Quand le talent québécois est reconnu à l’international

Dès le lendemain de sa conférence, Martin Villeneuve fut convié à des rencontres chez Kennedy/Marshall, Dreamworks Pictures, Disney et Lucasfilm, tous impressionnés par Mars et Avril. De plus, le cinéaste est désormais représenté par l’importante agence UTA (United Talent Agency) de Los Angeles. Après 4 nominations aux Prix Écrans Canadiens (dont celle de la meilleure adaptation), 5 nominations aux Prix Jutra, 15 festivals internationaux parmi les plus prestigieux (Karlovy Vary, Mumbai, Mill Valley, Whistler, Bruxelles, etc.), d’excellentes critiques à l’étranger dont celle de l’incontournable magazine américain Variety, après avoir représenté le Québec à TED pour la première fois et retenu l’attention des studios hollywoodiens, on peut dire que Martin Villeneuve a remporté son pari ambitieux avec ce premier long métrage. Il a pris des risques, emprunté une voie dans laquelle peu de cinéastes d’ici avaient osé s’aventurer avant lui, et dessiné une identité forte reconnue à l’international.
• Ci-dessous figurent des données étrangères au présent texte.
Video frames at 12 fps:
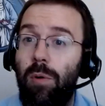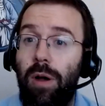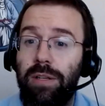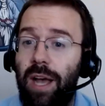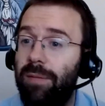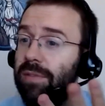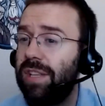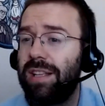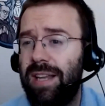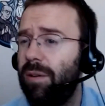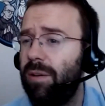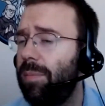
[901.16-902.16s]
want. Obviously,
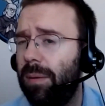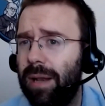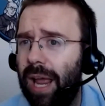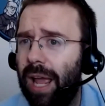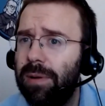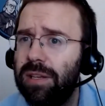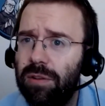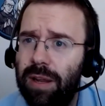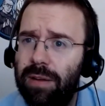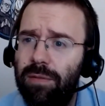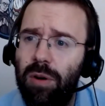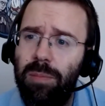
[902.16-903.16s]
that's not what Belmont Abbey is
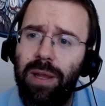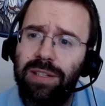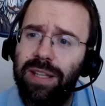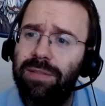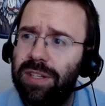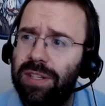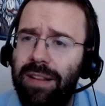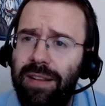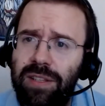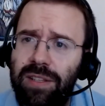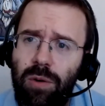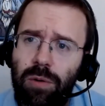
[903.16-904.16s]
looking for, because they've designed
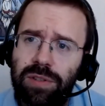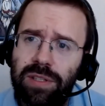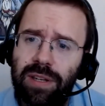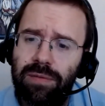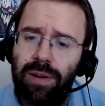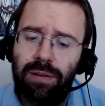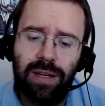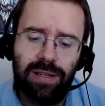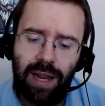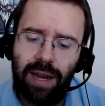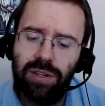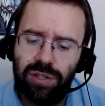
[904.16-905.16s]
these courses in a very
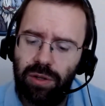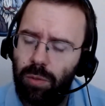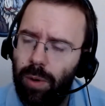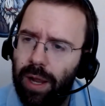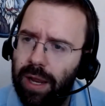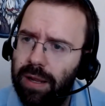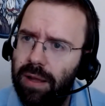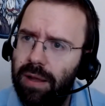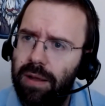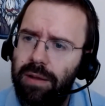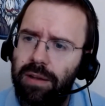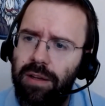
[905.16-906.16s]
intentional way
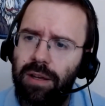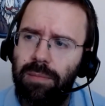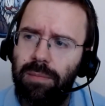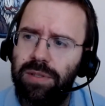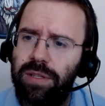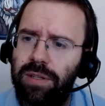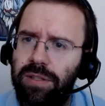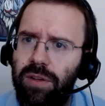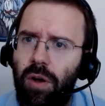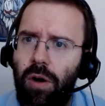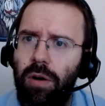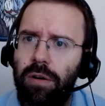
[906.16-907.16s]
to
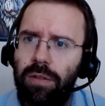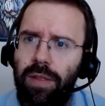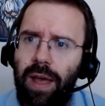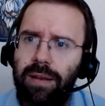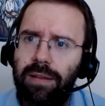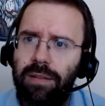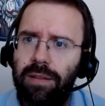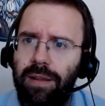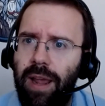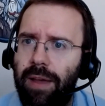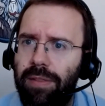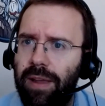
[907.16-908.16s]
honor the
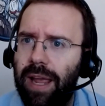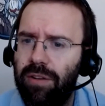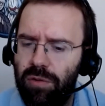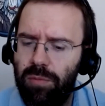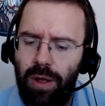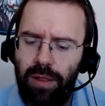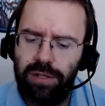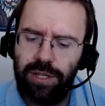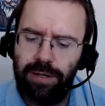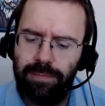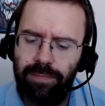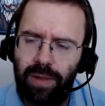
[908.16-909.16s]
Catholic
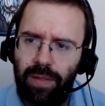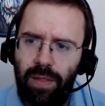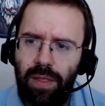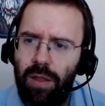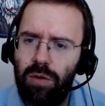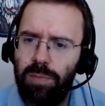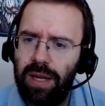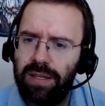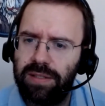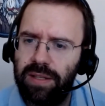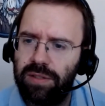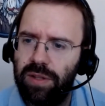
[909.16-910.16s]
anthropology. And then the other
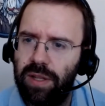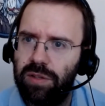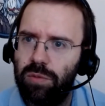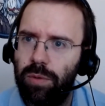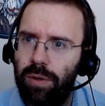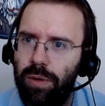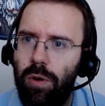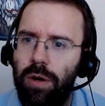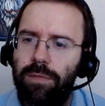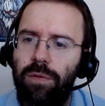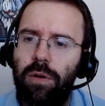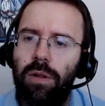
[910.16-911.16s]
piece that's really
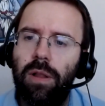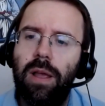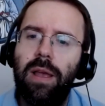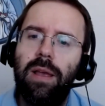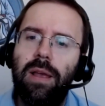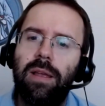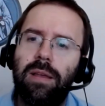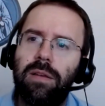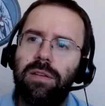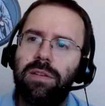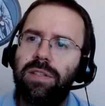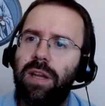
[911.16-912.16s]
wonderful
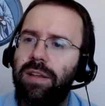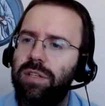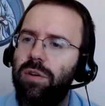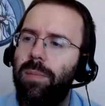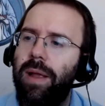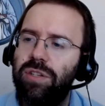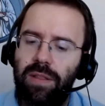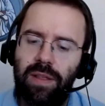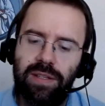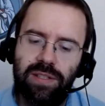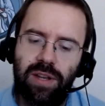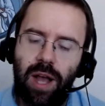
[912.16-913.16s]
is, as they're mentioning,
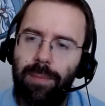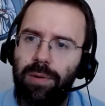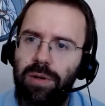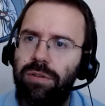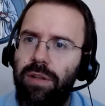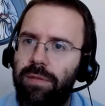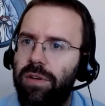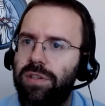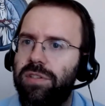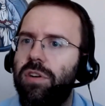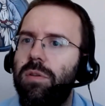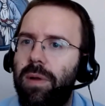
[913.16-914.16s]
this is an opportunity for
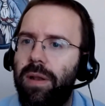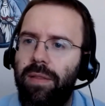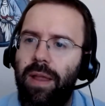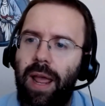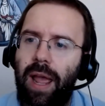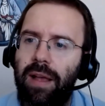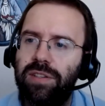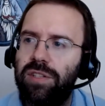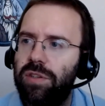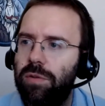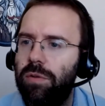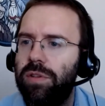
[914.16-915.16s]
discernment, that as
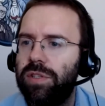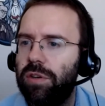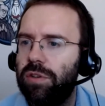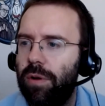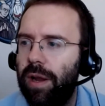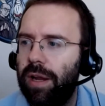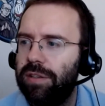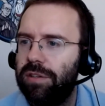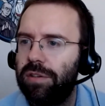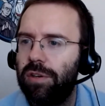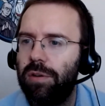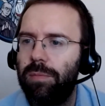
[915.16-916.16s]
students are trying to
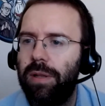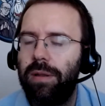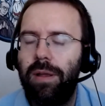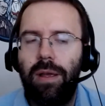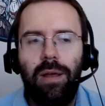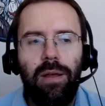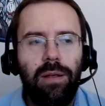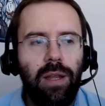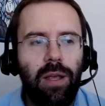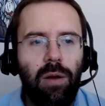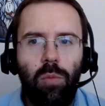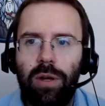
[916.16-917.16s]
determine
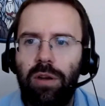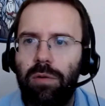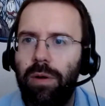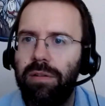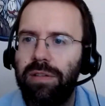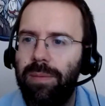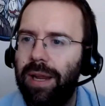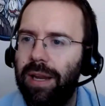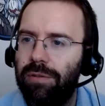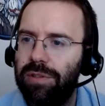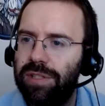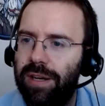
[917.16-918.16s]
what careers am I
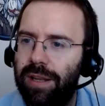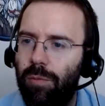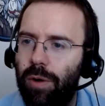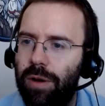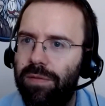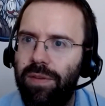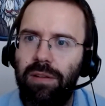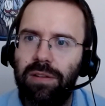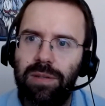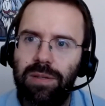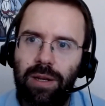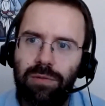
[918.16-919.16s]
interested in, what
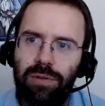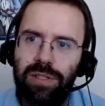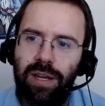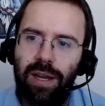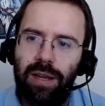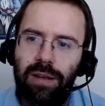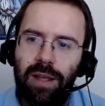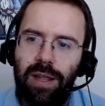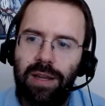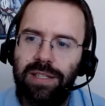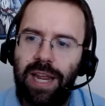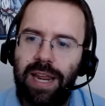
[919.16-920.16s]
fields am I interested in,
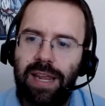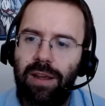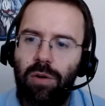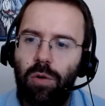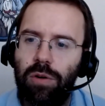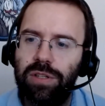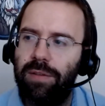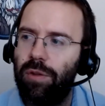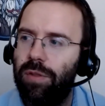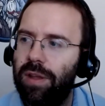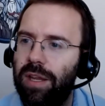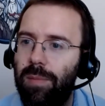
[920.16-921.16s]
taking a course, if
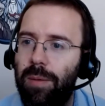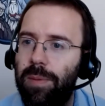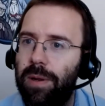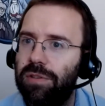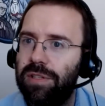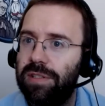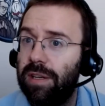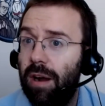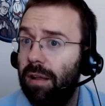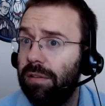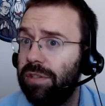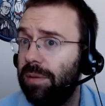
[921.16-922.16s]
you think you might be interested in
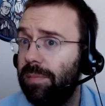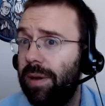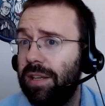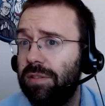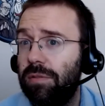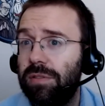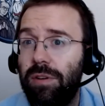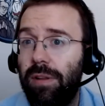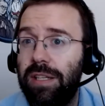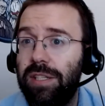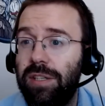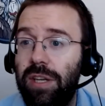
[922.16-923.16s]
psychology, and many students are at
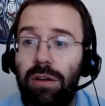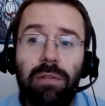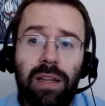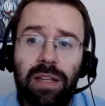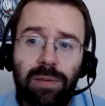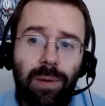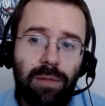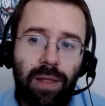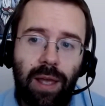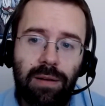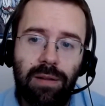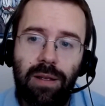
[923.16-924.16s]
least curious about
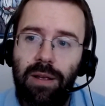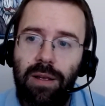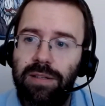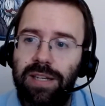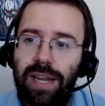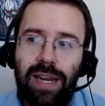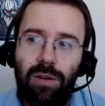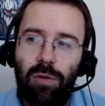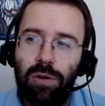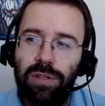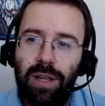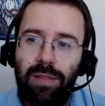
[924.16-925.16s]
that, taking a
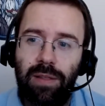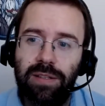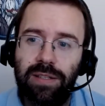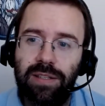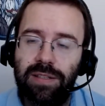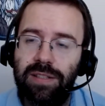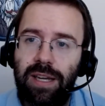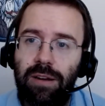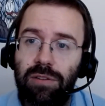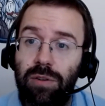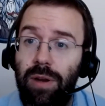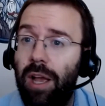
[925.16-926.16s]
course like this as a
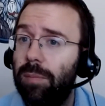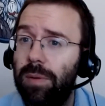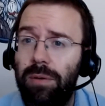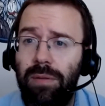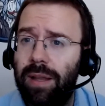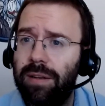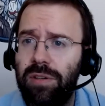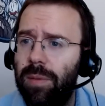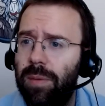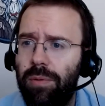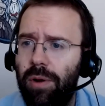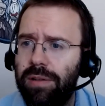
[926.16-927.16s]
senior is going to help you in that
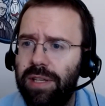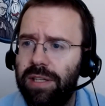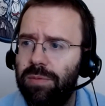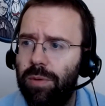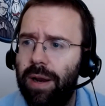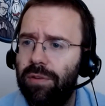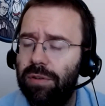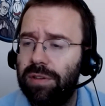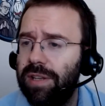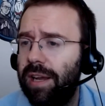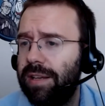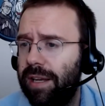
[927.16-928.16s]
discernment process, whatever you
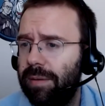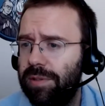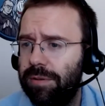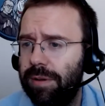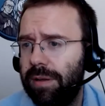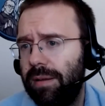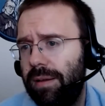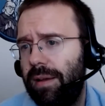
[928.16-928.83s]
decide to end up doing.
Villeneuve travaille actuellement sur le scénario d’un long métrage fantaisiste, Aquarica, dont la conception visuelle sera assurée par les célèbres bédéistes européens François Schuiten et Benoît Sokal. Rappelons en terminant que le DVD de Mars et Avril est disponible depuis mars dernier et regorge de matériel supplémentaire, pour les Québécois qui voudraient découvrir cette oeuvre avant-gardiste et unique en son genre… ou encore la regarder d’un autre oeil.